Furthermore, we can form a $1-\alpha$ CI for the $k$th element of $\beta^*(M)$ as 

$$\hat\beta(M)\pm z_{\alpha/2}\sqrt{\left( 1 + \tau^{-2} \right) \left[ \left( X^\top_M X_M\right)^{-1} X_M^\top\Sigma X_M \left( X_M^\top X_M\right)^{-1} \right]_{kk} }$$

## Simulation Setup: 

"We choose $\sigma^2 = 1$ and generate $n = 16$ data points with $p = 20$ covariates. For the first 15 data points, we have an associated vector of covariates  $x_i\in\mathbb{R}^p$ generated from independent Gaussians. The last data point, which we denote $x_\text{lev}$, is generated in such a way as to ensure it is likely to bemore influential than the remaining observations due to having much larger leverage. We define 

$$x_\text{lev} = \gamma\left( \vert X_1 \vert_\infty, \dots, \vert X_p \vert_\infty \right)$$
  
where $X_k$ denotes the the kth column vector of themodel design matrix $X$ formed from the first 15 data points and $\gamma$ is a parameter that we will vary within these simulations that reflects the degree to which the last data point has higher leverage than the first set of data points. We then construct $y_i\sim\mathcal{N}\left( \beta^\top x_i,\sigma^2 \right)$. The parameter $\beta$ is nonzero for 4 features: $(\beta_{1}, \beta_{16}, \beta_{17}, \beta_{18}) = S_\Delta(1,1,-1,1)$ where $S_\Delta encodes signal strength." 

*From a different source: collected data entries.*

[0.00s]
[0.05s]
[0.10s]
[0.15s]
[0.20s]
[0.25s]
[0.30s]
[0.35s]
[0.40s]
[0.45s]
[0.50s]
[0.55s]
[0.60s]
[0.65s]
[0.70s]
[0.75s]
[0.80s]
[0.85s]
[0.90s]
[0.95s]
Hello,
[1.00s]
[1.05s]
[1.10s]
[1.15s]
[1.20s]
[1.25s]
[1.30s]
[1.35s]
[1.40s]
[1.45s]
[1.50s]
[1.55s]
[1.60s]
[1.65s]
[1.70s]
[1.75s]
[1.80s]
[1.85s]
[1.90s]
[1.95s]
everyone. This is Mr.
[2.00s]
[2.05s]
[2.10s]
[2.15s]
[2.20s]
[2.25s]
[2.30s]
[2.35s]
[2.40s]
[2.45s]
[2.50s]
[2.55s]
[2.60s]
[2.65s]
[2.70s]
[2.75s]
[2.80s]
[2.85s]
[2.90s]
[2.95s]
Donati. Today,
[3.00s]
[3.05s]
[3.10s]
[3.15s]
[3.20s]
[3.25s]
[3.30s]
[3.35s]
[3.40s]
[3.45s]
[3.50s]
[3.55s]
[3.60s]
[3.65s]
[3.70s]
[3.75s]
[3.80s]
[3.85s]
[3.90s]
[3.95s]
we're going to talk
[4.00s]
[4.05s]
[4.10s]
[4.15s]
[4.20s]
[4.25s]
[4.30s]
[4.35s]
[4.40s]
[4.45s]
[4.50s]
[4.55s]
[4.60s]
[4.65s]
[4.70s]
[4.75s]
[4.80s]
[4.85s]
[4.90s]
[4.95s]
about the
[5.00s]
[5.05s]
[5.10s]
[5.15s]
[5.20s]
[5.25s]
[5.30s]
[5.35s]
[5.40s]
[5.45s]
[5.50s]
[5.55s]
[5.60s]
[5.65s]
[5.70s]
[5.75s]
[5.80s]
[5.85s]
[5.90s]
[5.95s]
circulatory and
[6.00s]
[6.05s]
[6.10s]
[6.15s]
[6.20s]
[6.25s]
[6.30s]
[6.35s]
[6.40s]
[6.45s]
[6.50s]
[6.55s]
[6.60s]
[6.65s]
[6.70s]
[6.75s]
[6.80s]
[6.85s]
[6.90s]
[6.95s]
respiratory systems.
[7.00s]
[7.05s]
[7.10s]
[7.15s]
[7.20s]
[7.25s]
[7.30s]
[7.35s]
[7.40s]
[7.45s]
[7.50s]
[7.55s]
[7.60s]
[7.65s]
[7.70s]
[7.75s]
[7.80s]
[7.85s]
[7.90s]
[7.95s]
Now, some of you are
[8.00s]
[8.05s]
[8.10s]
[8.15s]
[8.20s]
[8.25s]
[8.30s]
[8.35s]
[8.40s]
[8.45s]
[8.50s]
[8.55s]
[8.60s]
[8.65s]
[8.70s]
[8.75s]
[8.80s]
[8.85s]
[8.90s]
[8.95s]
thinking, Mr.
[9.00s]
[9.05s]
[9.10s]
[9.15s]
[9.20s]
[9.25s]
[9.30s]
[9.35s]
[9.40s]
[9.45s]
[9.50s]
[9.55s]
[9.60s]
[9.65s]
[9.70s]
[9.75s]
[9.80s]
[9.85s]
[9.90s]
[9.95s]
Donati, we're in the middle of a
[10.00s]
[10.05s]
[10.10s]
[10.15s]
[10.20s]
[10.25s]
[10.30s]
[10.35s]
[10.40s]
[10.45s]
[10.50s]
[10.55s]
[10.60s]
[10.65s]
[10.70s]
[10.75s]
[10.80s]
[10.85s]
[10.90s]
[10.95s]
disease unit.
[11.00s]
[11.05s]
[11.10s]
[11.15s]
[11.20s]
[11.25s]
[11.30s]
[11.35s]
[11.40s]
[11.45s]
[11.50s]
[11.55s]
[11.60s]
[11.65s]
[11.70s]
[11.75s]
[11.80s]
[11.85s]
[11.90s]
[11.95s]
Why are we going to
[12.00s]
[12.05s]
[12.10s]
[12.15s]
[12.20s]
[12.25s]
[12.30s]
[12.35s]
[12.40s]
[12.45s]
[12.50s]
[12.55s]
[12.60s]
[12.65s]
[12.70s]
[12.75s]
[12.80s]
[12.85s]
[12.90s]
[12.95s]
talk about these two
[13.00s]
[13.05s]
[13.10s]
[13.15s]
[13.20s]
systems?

We use 500 repetitions and summarize performance as follows. For the selection stage, we compute the power (defined as $\frac{\vert j\in M:\beta_j\neq0\vert}{\vert j\in[p]:\beta_j\neq0\vert}$) and precision (defined as $\frac{\vert j\in M:\beta_j\neq0\vert}{\vert M\vert}$) of selecting features with a nonzero parameter. For inference, we use the false coverage rate (defined as $\frac{\vert k\in M:[\beta^*(M)]_k\not\in \text{CI}_k  \vert }{\max\{ \vert M \vert ,1 \}}$) where $\text{CI}_k$ is the CI for $[\beta^*(M)]_k. We also track the average CI length within the selected model.

In [253]:
import numpy as np
import pandas as pd
from scipy import stats

In [191]:
sigma_sq = 1
n = 15
p = 20
betas = np.zeros(p)

ones = [0,16,18]
betas[ones] = 1

neg_ones = [17]
betas[neg_ones] = -1


In [192]:
def generate_linear(n = n, p = p, betas = betas, add_influential = []):
    n_true  = n + len(add_influential)
    X = np.zeros((n_true, p))
    X_1_to_n = np.random.multivariate_normal(np.zeros(p), np.eye(p), n)
    X[:n,:] = X_1_to_n
    if len(add_influential) > 0:
        baseline = X_1_to_n.max(axis = 0)
        for i in range(len(add_influential)):
            X[(n - 1) + i,:] = baseline * add_influential[i]
    
    Y = np.random.normal(0, 1, n_true) + X @ betas
    sd = 1
    return X,Y, sd

In [254]:
def experiment_linear(n = n, p = p, betas = betas, add_influential = []):
    X, Y, sd = generate_linear(n = n, p = p, betas = betas, add_influential = add_influential)
    n += len(add_influential)
    ## Masking
    sd_z = sd
    noise = np.random.normal(0, sd_z, n)
    g_Y = Y + noise
    h_Y = Y - noise

In [338]:
from sklearn.linear_model import ElasticNetCV, ElasticNet
import statsmodels.api as sm

## Generate Data
X, y,sd = generate_linear(n, p, betas, add_influential = [2])

## Fit initial LASSO
model = ElasticNetCV(cv=10, l1_ratio=1,max_iter=10000).fit(X,Y)
mean_mse = np.mean(model.mse_path_, axis=1)
alpha_min_index = np.argmin(mean_mse)
mse_alpha_min = model.mse_path_[alpha_min_index,:]
std_error = np.std(mse_alpha_min, ddof=1) / np.sqrt(model.mse_path_.shape[1])
threshold = mean_mse[alpha_min_index] + std_error

## Find 1se alpha
alpha_1se_indexes = np.where(mean_mse <= threshold)[0]
alpha_1se = model.alphas_[alpha_1se_indexes[0]]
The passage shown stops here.